A lollipop man has given county bosses some stick over cost-cutting plans which could make crossing the road more dangerous for kids.
Brian Taylor is against proposals for schools to part-pay the wages of lollipop men and women.
Headteachers are up in arms over the plans, which would force schools to either stump up the cash or scrap their lollipop man or woman altogether. School crossing patrols are currently funded by Lancashire County Council.
Mr Taylor, 71, has been a lollipop man at the junction of Broadway and Beaufort Road for three and a half years.
“We all had a memo last month to that effect,” said Mr Taylor.
“I’m retired but some of the lollipop men and women depend on the income.
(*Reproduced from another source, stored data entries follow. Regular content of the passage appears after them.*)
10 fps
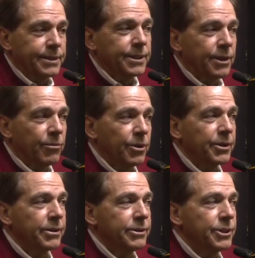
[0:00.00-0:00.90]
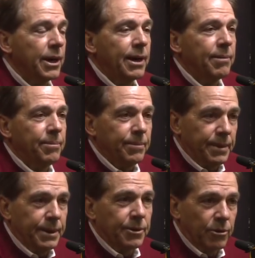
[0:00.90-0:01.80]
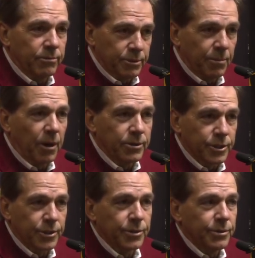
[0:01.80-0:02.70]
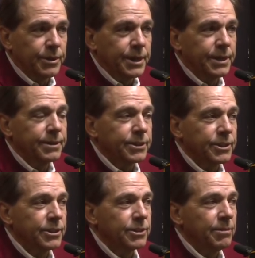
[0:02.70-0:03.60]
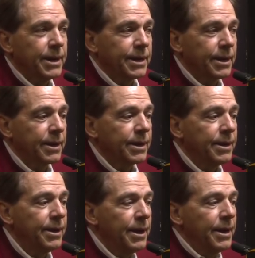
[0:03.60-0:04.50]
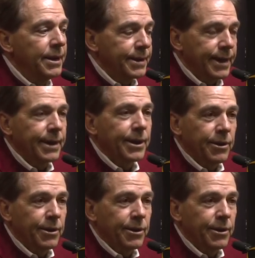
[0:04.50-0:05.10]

has done a really good job in terms of ball security and decision making and taking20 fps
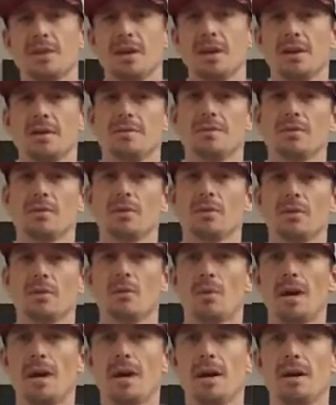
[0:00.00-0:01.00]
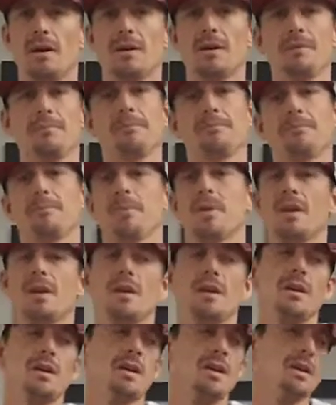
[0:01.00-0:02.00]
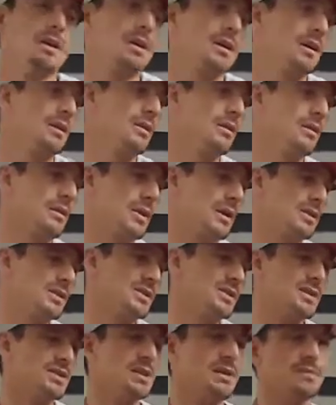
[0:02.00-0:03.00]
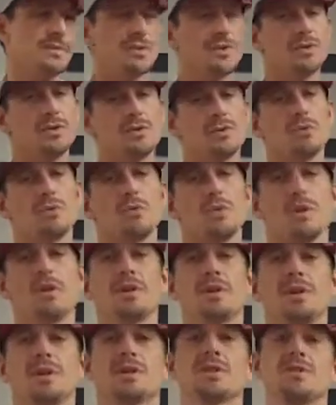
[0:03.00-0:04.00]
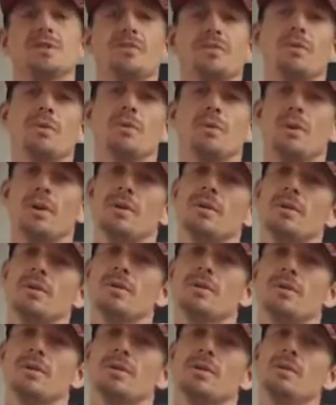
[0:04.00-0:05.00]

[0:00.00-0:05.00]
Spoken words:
thing for a little while. I just substituted one addiction for another,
“At the end of the day it’s one hour a day at £6.69.
“They are picking on the wrong ones. It’s not the money, they should be looking after the kids.”
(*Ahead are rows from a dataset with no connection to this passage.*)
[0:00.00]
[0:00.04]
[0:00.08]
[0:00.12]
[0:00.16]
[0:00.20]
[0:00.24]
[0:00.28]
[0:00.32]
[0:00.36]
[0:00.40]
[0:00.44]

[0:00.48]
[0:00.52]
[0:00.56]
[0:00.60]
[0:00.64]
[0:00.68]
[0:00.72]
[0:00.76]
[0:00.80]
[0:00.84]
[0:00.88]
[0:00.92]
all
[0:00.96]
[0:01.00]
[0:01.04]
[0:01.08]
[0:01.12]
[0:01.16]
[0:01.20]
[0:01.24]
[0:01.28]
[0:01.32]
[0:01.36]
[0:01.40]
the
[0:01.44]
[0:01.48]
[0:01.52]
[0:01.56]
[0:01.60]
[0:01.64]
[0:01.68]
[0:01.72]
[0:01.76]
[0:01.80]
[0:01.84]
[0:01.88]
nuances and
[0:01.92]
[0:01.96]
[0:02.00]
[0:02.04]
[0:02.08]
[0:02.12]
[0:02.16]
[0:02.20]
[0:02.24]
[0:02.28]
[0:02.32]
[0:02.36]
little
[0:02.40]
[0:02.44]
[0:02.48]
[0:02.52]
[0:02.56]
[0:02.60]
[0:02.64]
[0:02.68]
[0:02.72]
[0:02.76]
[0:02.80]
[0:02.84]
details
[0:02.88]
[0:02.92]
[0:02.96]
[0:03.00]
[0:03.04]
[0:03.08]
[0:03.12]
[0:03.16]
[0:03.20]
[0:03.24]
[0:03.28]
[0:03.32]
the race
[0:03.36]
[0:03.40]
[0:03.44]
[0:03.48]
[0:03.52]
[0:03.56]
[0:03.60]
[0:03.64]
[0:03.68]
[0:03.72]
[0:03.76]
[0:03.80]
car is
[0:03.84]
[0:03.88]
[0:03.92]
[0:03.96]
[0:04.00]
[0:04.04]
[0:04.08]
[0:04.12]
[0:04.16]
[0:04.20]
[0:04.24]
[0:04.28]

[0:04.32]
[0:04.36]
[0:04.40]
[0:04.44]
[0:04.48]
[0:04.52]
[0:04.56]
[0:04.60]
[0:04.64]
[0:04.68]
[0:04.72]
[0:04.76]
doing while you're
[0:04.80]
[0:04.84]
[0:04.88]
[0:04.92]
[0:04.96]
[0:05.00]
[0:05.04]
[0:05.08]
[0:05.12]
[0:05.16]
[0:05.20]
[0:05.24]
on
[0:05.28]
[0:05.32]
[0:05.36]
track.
Lancashire County Council hopes to shave £500,000 from its budget by giving schools £2,000 towards the cost of paying for crossing patrols.
However, the true cost of each lollipop man or woman is around £4,500 and schools will also have to add the patrols to their staff rolls.
John Ross, head teacher of Great Wood Primary School in Morecambe, said: “The initial idea of passing (a large percentage) of the crossing patrol costs to primary schools doesn’t seem very well thought out.
“It is good there is a period so that we can put our heads together and develop a workable solution.”
Another local head teacher, who asked not to be named, said: “I would be concerned if it was likely that school crossing patrols would be cut in any shape or form.
“That would potentially be quite dangerous for children particularly at times of year when visibility isn’t good.
“I would be hard pressed to find money to fund a crossing guard but if it came to it I would have to do that.”
County Councillor John Fillis, cabinet member for highways and transport, said: “The council is faced with an unprecedented financial challenge, having to save £300m from our budget over the next four years due to cuts made by central Government.
“In the past more schools asked us for a lollipop man or woman than we were able to provide.
“By sharing the cost with the school, the proposal offers the opportunity of increasing the number of crossing patrols across the county and means that schools that did not previously meet the criteria can benefit from having their own crossing patrol.”
The changes will not come in until the 2015/16 academic year to allow further consultation with schools.